The use of CCTV can improve the efficiency of animal welfare monitoring and enforcement activities through real-time monitoring and reviewing of recorded footage. Where CCTV is used to monitor animal welfare, it should have clear and unobstructed views of all areas where live animals are handled and where the risk to animal welfare is greatest, such as at unloading from transport vehicles, where animals are being handled and moved, and at the point of stunning and slaughter. The use of CCTV also helps promote good practice, while deterring unacceptable behaviours that could negatively affect animal welfare. In the event that unacceptable behaviour, such as animal abuse, occurs at a facility, CCTV can be used to detect and provide evidence to support any disciplinary actions or prosecutions.
An example of how CCTV can improve farm animal welfare can been seen in countries such as England where CCTV was made mandatory in 2018 at all slaughtering establishments. The Department for Environment Food and Rural Affairs conducted a post implementation review of the CCTV regulations in England which was published in 2023. The review reported that the number of major and critical animal welfare non-compliance decreased by 11% in 2020/21 compared to 2019/20, when excluding non-compliances specifically related to CCTV implementation . Enforcement data from the UK Food Standards Agency in 2020/21 showed at least 10% of slaughtering establishment non-compliances identified with CCTV footage, and that CCTV was used as evidence to support 33% of cases where a slaughtering establishment certificate to operate was suspended or revoked . Overall, the review concluded that mandatory CCTV resulted in benefits to animal welfare and in assurance of high welfare standards at slaughtering establishments in England .

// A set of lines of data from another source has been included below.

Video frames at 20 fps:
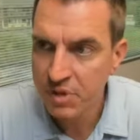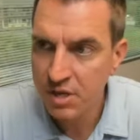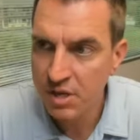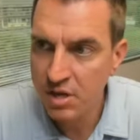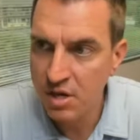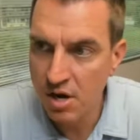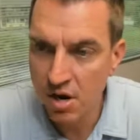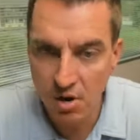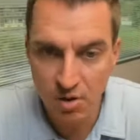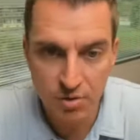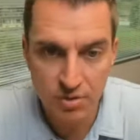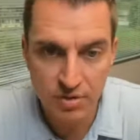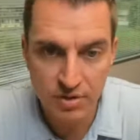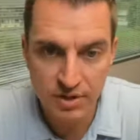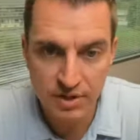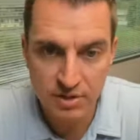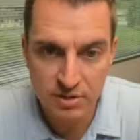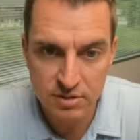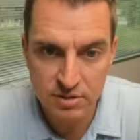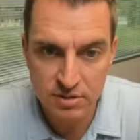
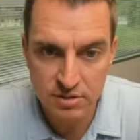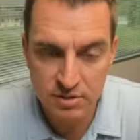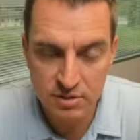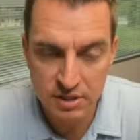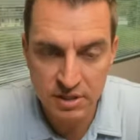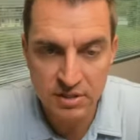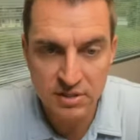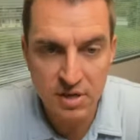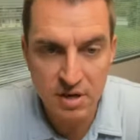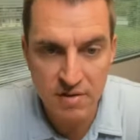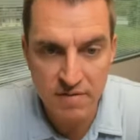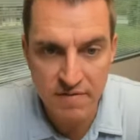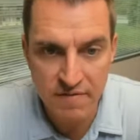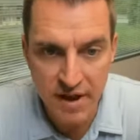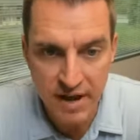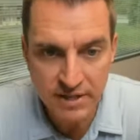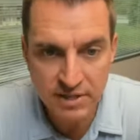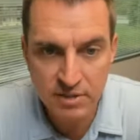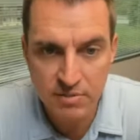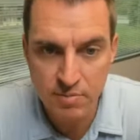this
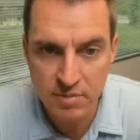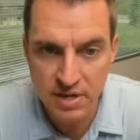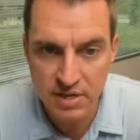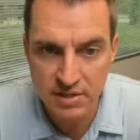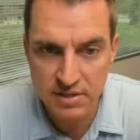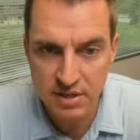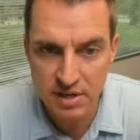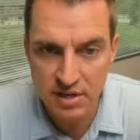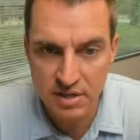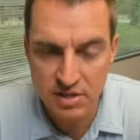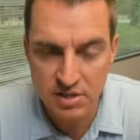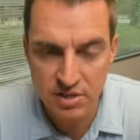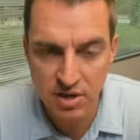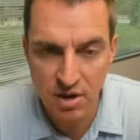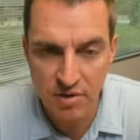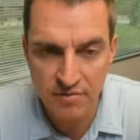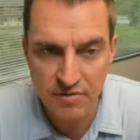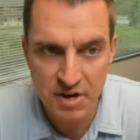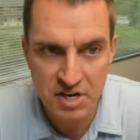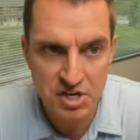investment in
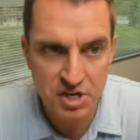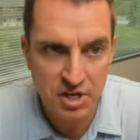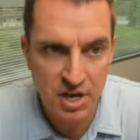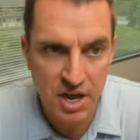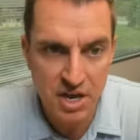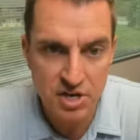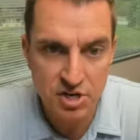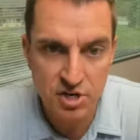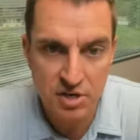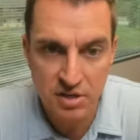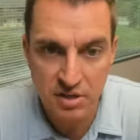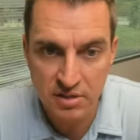self-education,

In addition to monitoring animal welfare, CCTV can be a useful staff training tool and overcome potential observer bias during staff competency assessments and self-monitoring activities. The self-monitoring of compliance allows facility management to identify and promptly address problem areas and promotes continual improvement of practices.
CCTV and animal welfare in Australia
In Australia, CCTV is currently not legally required at facilities such as saleyards or slaughtering establishments. A 2018 report commissioned by the Australian Government, Australia’s Shifting Mindset on Farm Animal Welfare, found 74% of people agreed that mandatory and independently monitored CCTV should be installed in slaughtering establishments to prevent possible animal abuse. To meet the public’s expectations, many retailers and certification/assurance schemes now require CCTV at slaughtering establishments, which has resulted in many of the larger abattoirs and poultry processors in Australia having CCTV installed voluntarily to monitor and verify animal welfare.
What is the RSPCA’s view on CCTV usage and animal welfare?
The RSPCA strongly encourages the use of CCTV and similar technologies as monitoring tools to promote good animal welfare at facilities. The use of CCTV also improves transparency and helps provide public assurance that animal welfare requirements are being maintained in Australia.
However, the RSPCA recognises that CCTV cannot replace direct in-person monitoring and verification of animal welfare at facilities by competent staff, animal welfare officers, and independent third-party auditors. Where CCTV is used in facilities, considerations should also be given to ensure data privacy and protection.
 Department for Environment Food and Rural Affairs (2023) Post Implementation Review June 2023 of the Mandatory Use of CCTV in Slaughterhouses (England) Regulations 2018.